__Your goal__: The entries below are to be repeated exactly, and their pictures left out.

(Stored items from a collection)

+--

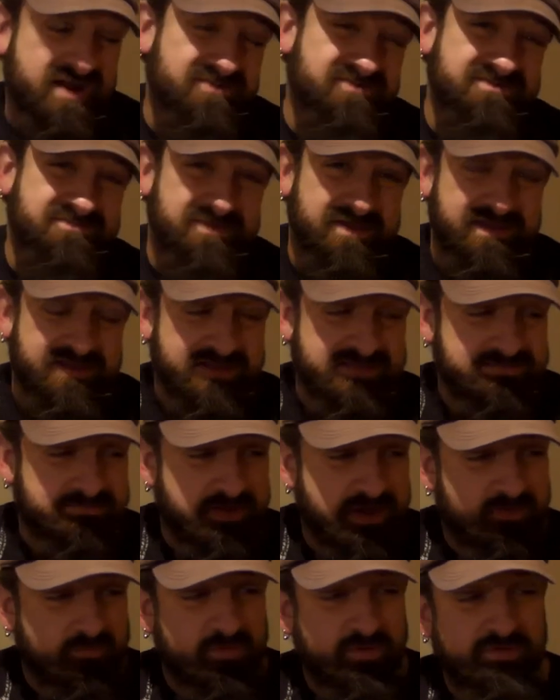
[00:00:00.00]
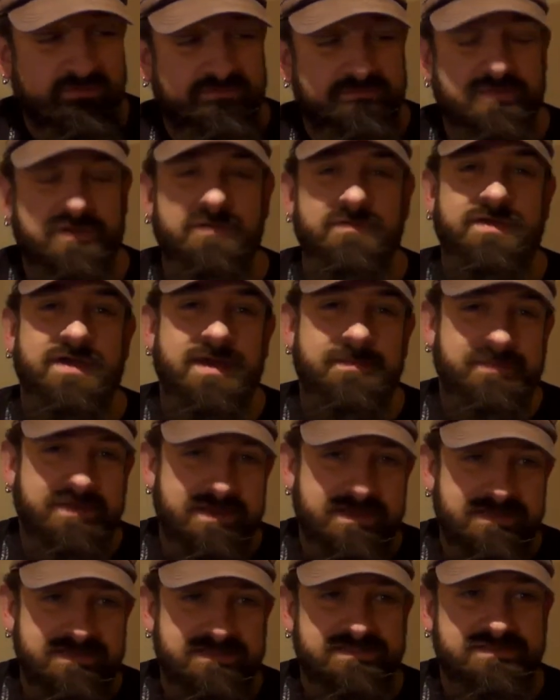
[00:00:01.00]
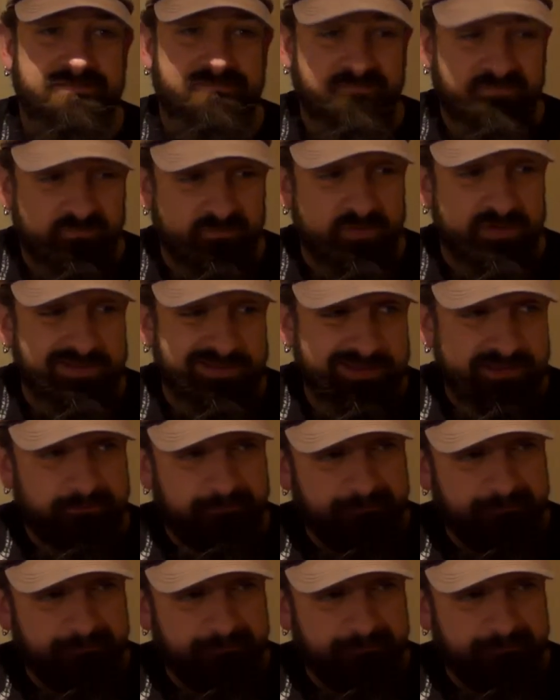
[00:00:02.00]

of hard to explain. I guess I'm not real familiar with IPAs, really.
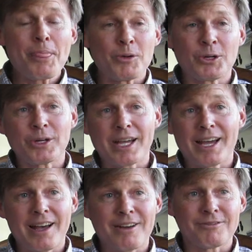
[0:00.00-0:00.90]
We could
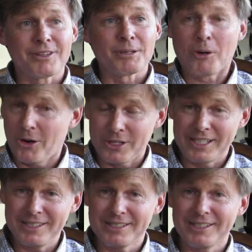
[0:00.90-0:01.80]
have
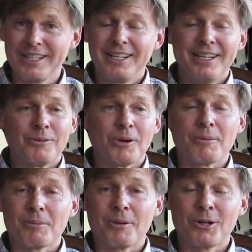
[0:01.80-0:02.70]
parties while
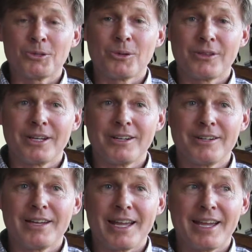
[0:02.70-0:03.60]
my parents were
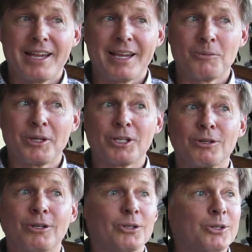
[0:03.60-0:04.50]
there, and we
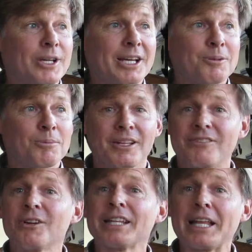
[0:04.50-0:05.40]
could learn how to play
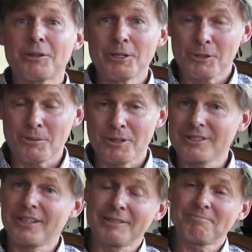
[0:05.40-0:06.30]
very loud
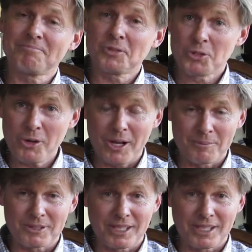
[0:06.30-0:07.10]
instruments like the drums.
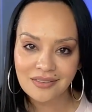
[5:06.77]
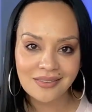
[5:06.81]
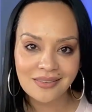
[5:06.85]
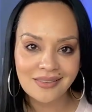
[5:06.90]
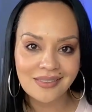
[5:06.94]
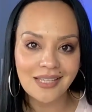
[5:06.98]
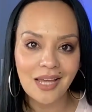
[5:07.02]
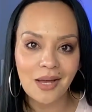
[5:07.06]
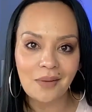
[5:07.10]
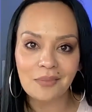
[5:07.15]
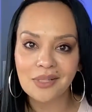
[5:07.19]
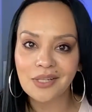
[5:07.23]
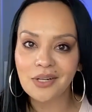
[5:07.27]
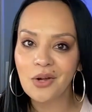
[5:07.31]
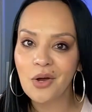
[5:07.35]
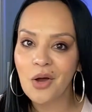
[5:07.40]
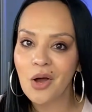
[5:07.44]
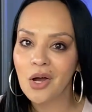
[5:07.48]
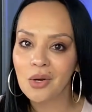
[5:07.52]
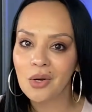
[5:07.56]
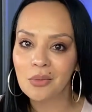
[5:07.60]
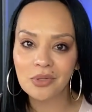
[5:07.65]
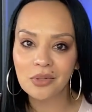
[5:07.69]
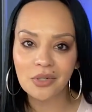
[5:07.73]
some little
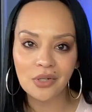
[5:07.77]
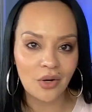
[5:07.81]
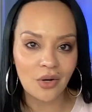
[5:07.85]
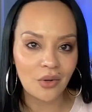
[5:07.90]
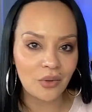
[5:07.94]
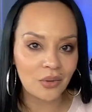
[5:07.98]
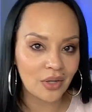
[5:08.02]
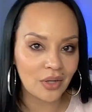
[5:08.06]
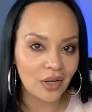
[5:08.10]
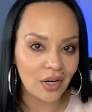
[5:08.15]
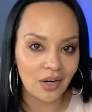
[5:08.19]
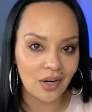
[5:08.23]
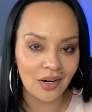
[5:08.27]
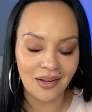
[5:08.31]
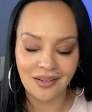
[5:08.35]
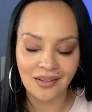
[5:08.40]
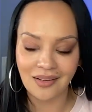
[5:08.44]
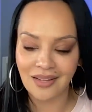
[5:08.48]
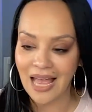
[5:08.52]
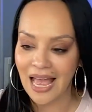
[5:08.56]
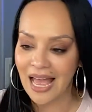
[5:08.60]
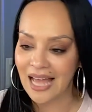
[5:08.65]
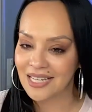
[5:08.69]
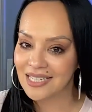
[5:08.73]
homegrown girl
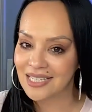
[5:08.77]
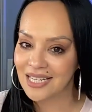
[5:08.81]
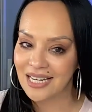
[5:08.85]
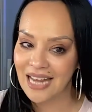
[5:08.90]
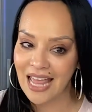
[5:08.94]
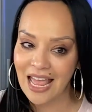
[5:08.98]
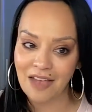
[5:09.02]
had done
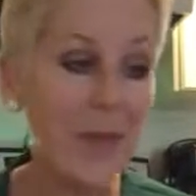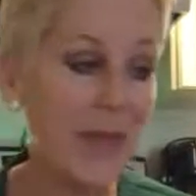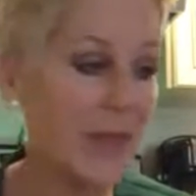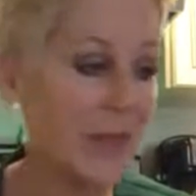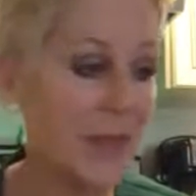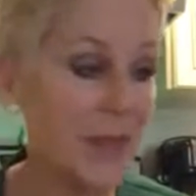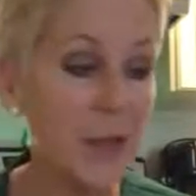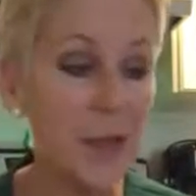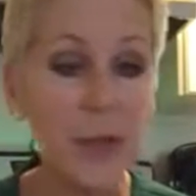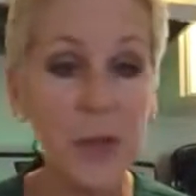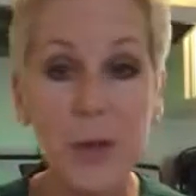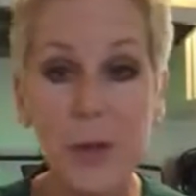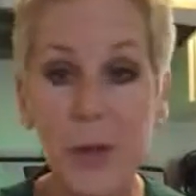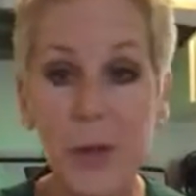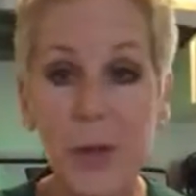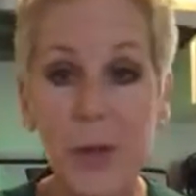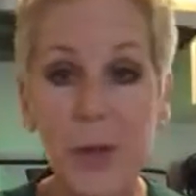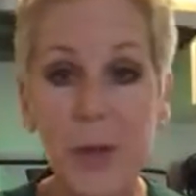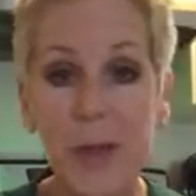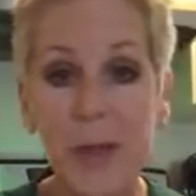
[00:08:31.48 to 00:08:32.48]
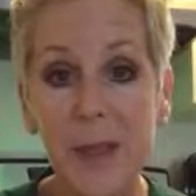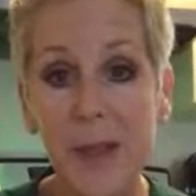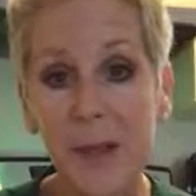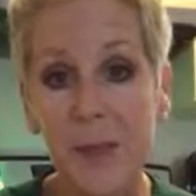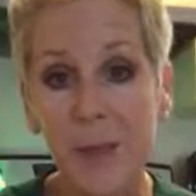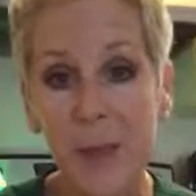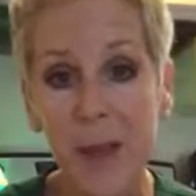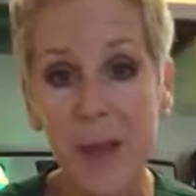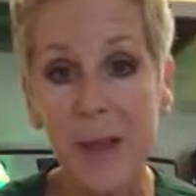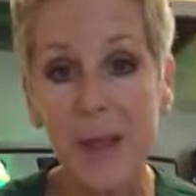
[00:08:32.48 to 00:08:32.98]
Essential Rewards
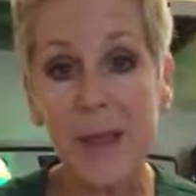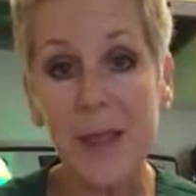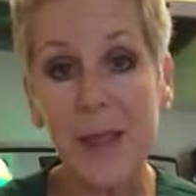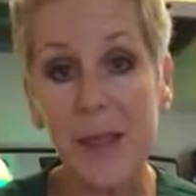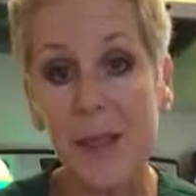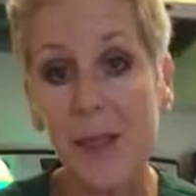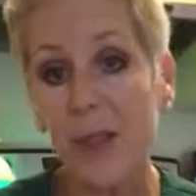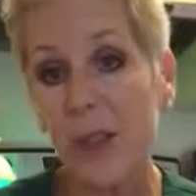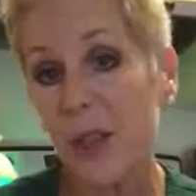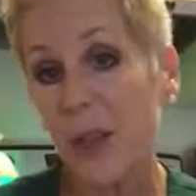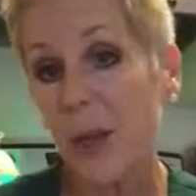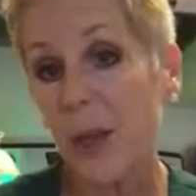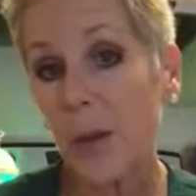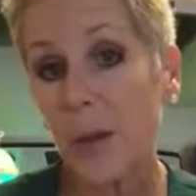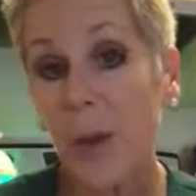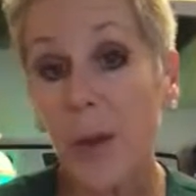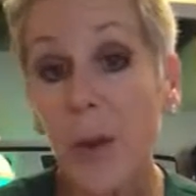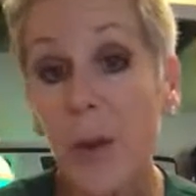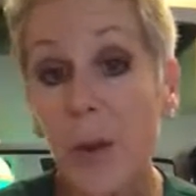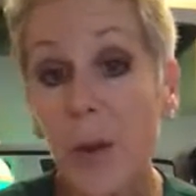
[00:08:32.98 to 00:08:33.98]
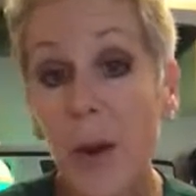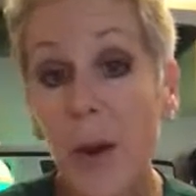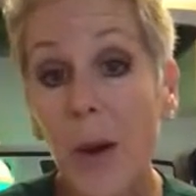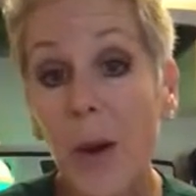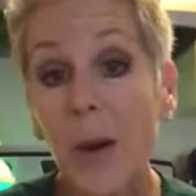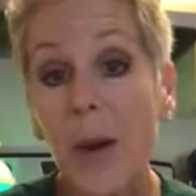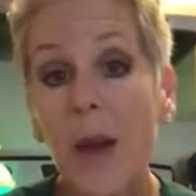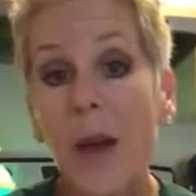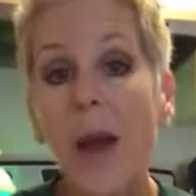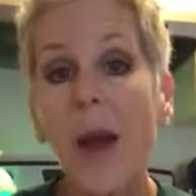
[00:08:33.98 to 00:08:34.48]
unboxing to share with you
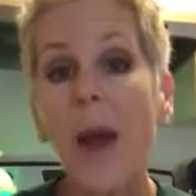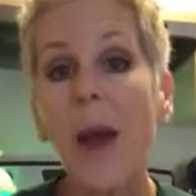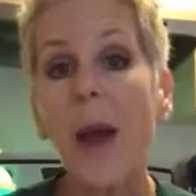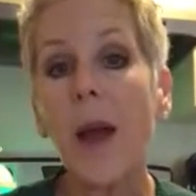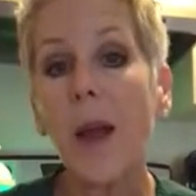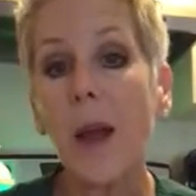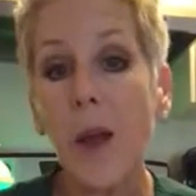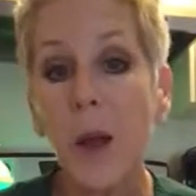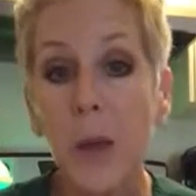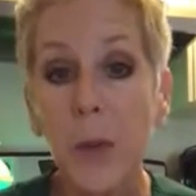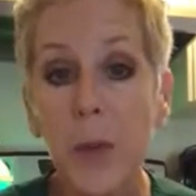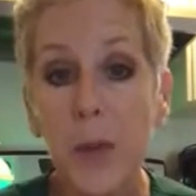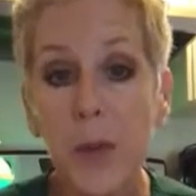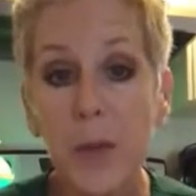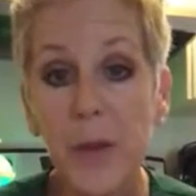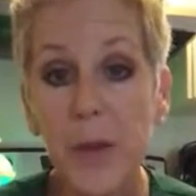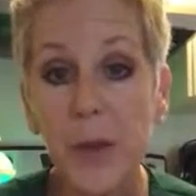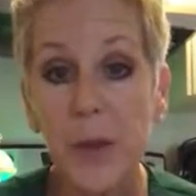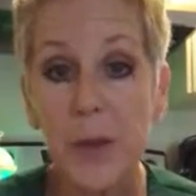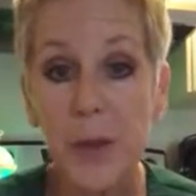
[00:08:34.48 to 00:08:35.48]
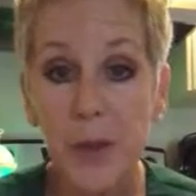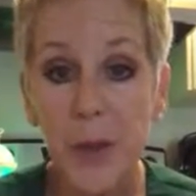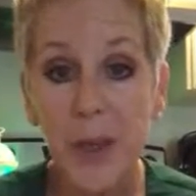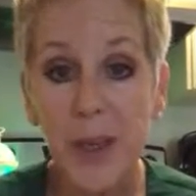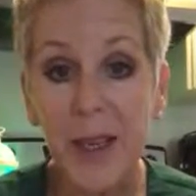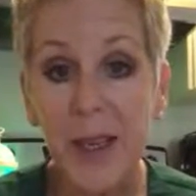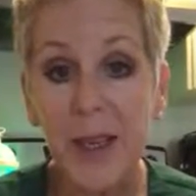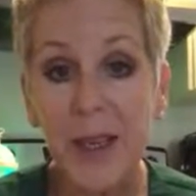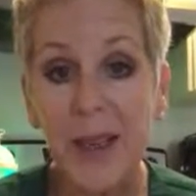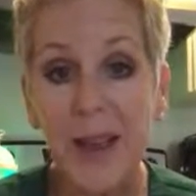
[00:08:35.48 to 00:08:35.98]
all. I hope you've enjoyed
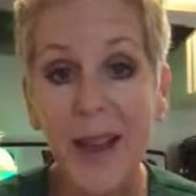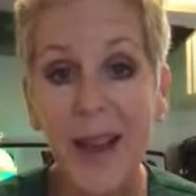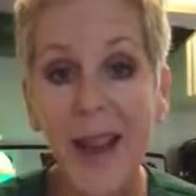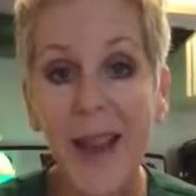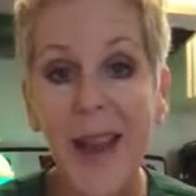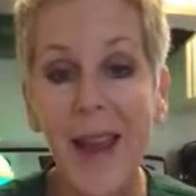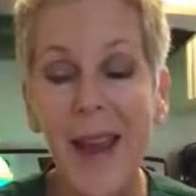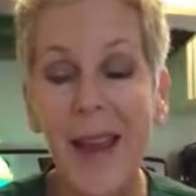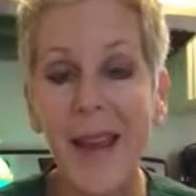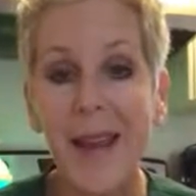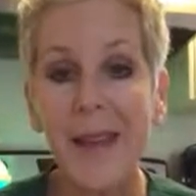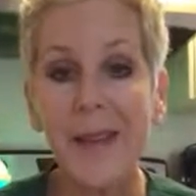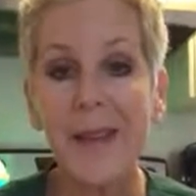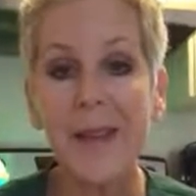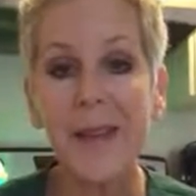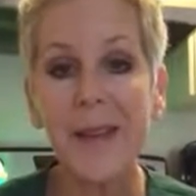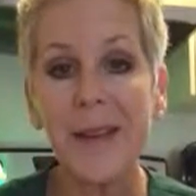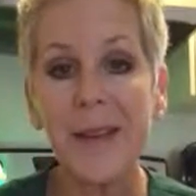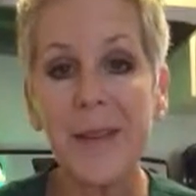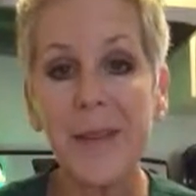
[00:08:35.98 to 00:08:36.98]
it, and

+--

__Answer for this exercise__:
[00:00:00.00]
[00:00:01.00]
[00:00:02.00]

of hard to explain. I guess I'm not real familiar with IPAs, really.
[0:00.00-0:00.90]
We could
[0:00.90-0:01.80]
have
[0:01.80-0:02.70]
parties while
[0:02.70-0:03.60]
my parents were
[0:03.60-0:04.50]
there, and we
[0:04.50-0:05.40]
could learn how to play
[0:05.40-0:06.30]
very loud
[0:06.30-0:07.10]
instruments like the drums.
[5:06.77]
[5:06.81]
[5:06.85]
[5:06.90]
[5:06.94]
[5:06.98]
[5:07.02]
[5:07.06]
[5:07.10]
[5:07.15]
[5:07.19]
[5:07.23]
[5:07.27]
[5:07.31]
[5:07.35]
[5:07.40]
[5:07.44]
[5:07.48]
[5:07.52]
[5:07.56]
[5:07.60]
[5:07.65]
[5:07.69]
[5:07.73]
some little
[5:07.77]
[5:07.81]
[5:07.85]
[5:07.90]
[5:07.94]
[5:07.98]
[5:08.02]
[5:08.06]
[5:08.10]
[5:08.15]
[5:08.19]
[5:08.23]
[5:08.27]
[5:08.31]
[5:08.35]
[5:08.40]
[5:08.44]
[5:08.48]
[5:08.52]
[5:08.56]
[5:08.60]
[5:08.65]
[5:08.69]
[5:08.73]
homegrown girl
[5:08.77]
[5:08.81]
[5:08.85]
[5:08.90]
[5:08.94]
[5:08.98]
[5:09.02]
had done
[00:08:31.48 to 00:08:32.48]
[00:08:32.48 to 00:08:32.98]
Essential Rewards
[00:08:32.98 to 00:08:33.98]
[00:08:33.98 to 00:08:34.48]
unboxing to share with you
[00:08:34.48 to 00:08:35.48]
[00:08:35.48 to 00:08:35.98]
all. I hope you've enjoyed
[00:08:35.98 to 00:08:36.98]
it, and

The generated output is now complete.